Data supplied section start

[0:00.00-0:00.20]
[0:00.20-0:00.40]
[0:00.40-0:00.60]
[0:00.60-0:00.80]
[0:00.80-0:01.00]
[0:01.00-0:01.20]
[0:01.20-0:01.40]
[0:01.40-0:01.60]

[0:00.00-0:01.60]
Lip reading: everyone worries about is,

Data supplied section end
Data supplied section start

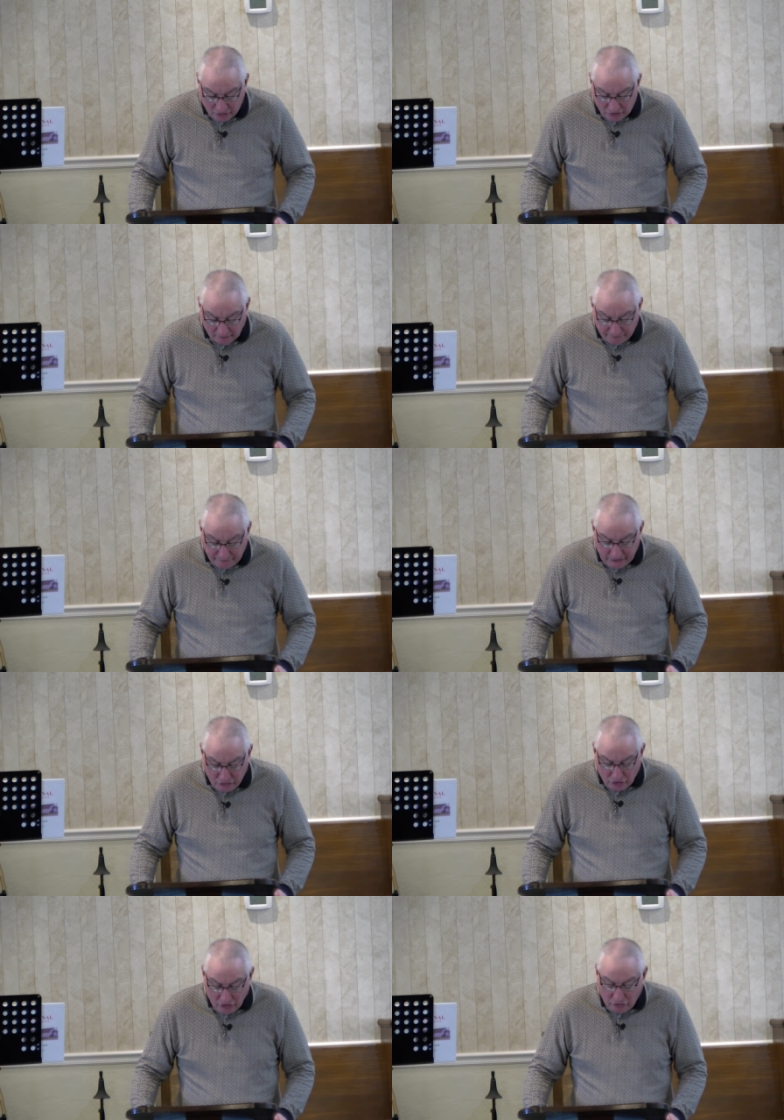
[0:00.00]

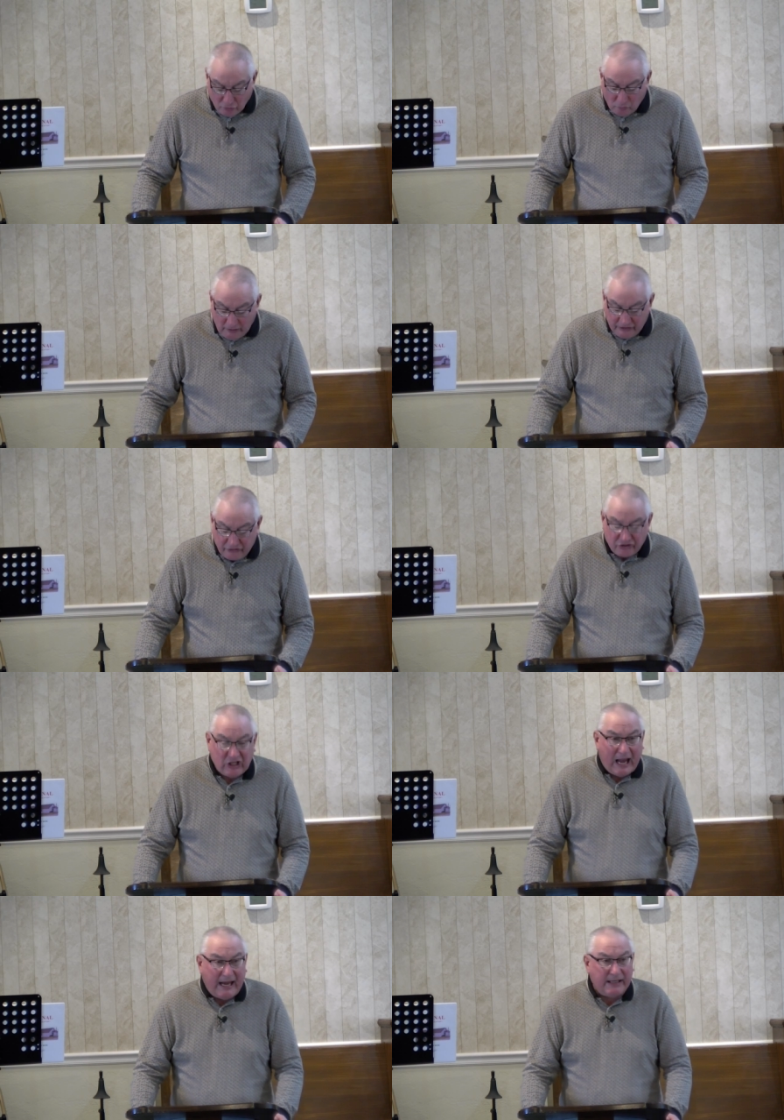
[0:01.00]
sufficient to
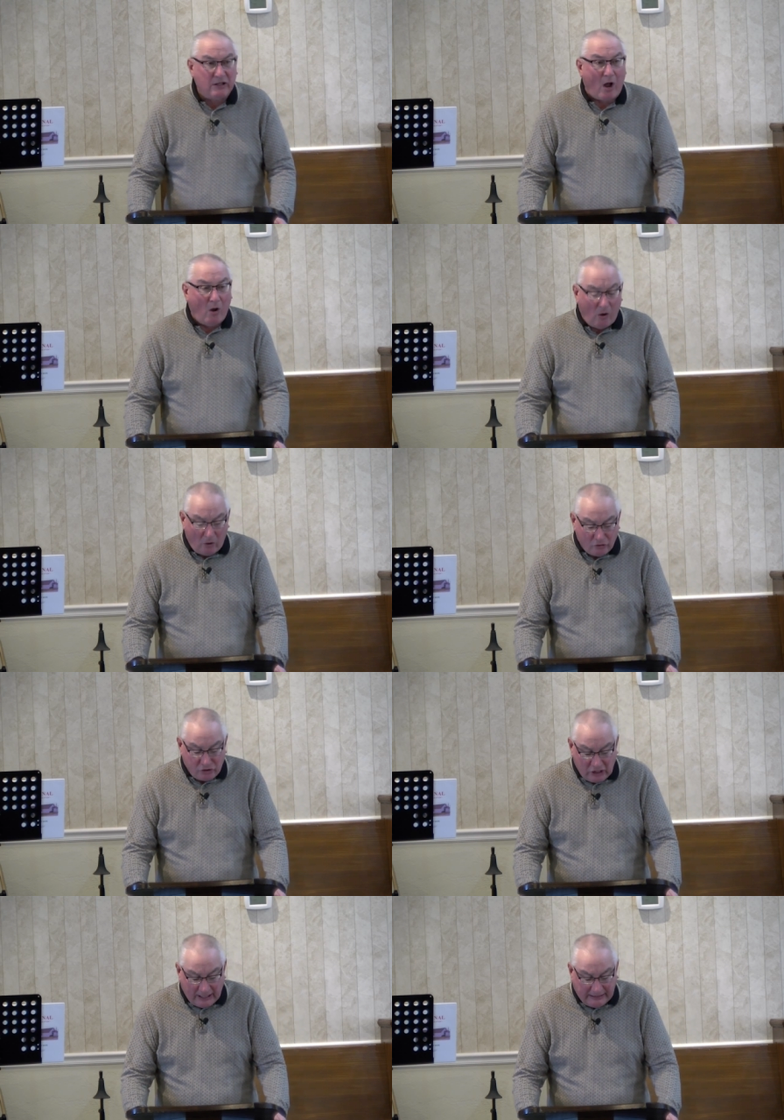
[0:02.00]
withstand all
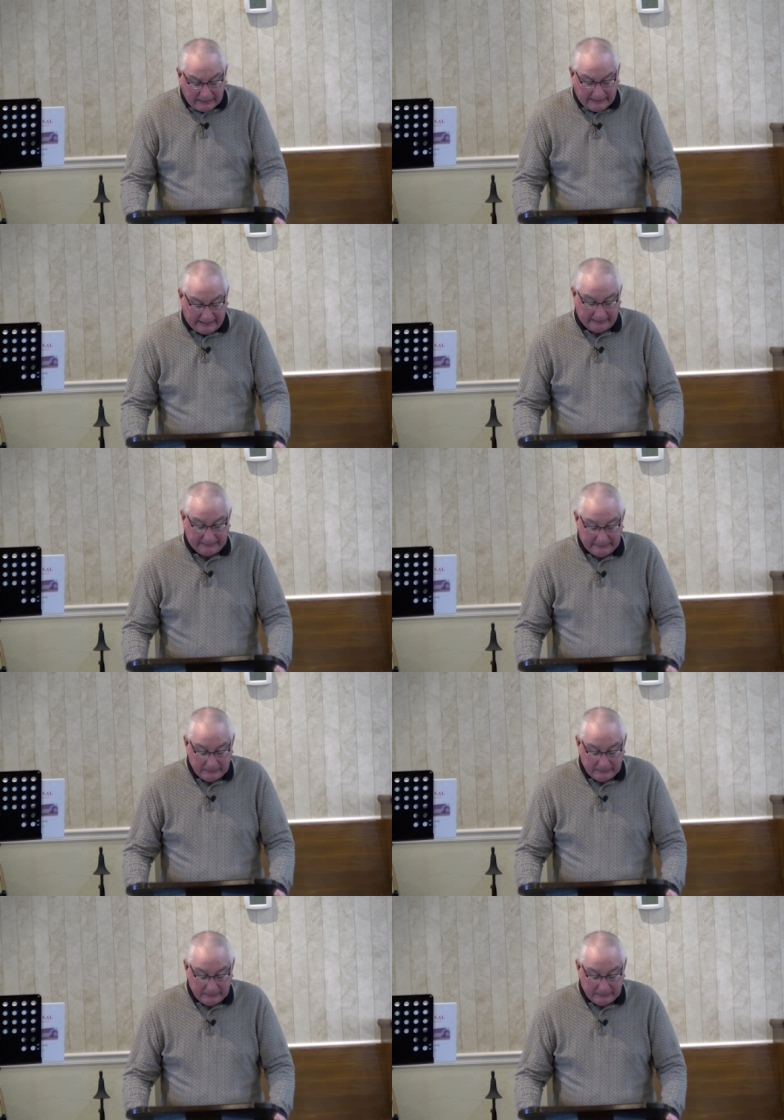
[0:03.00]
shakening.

Data supplied section end

- _Task instructions_
Output, from the data above, the lines from the line with "[0:01.00-0:01.20]" to the line with "Lip reading: everyone" exactly as they stand, both ends included and nothing else.

- _Exercise response_
[0:01.00-0:01.20]
[0:01.20-0:01.40]
[0:01.40-0:01.60]

[0:00.00-0:01.60]
Lip reading: everyone worries about is,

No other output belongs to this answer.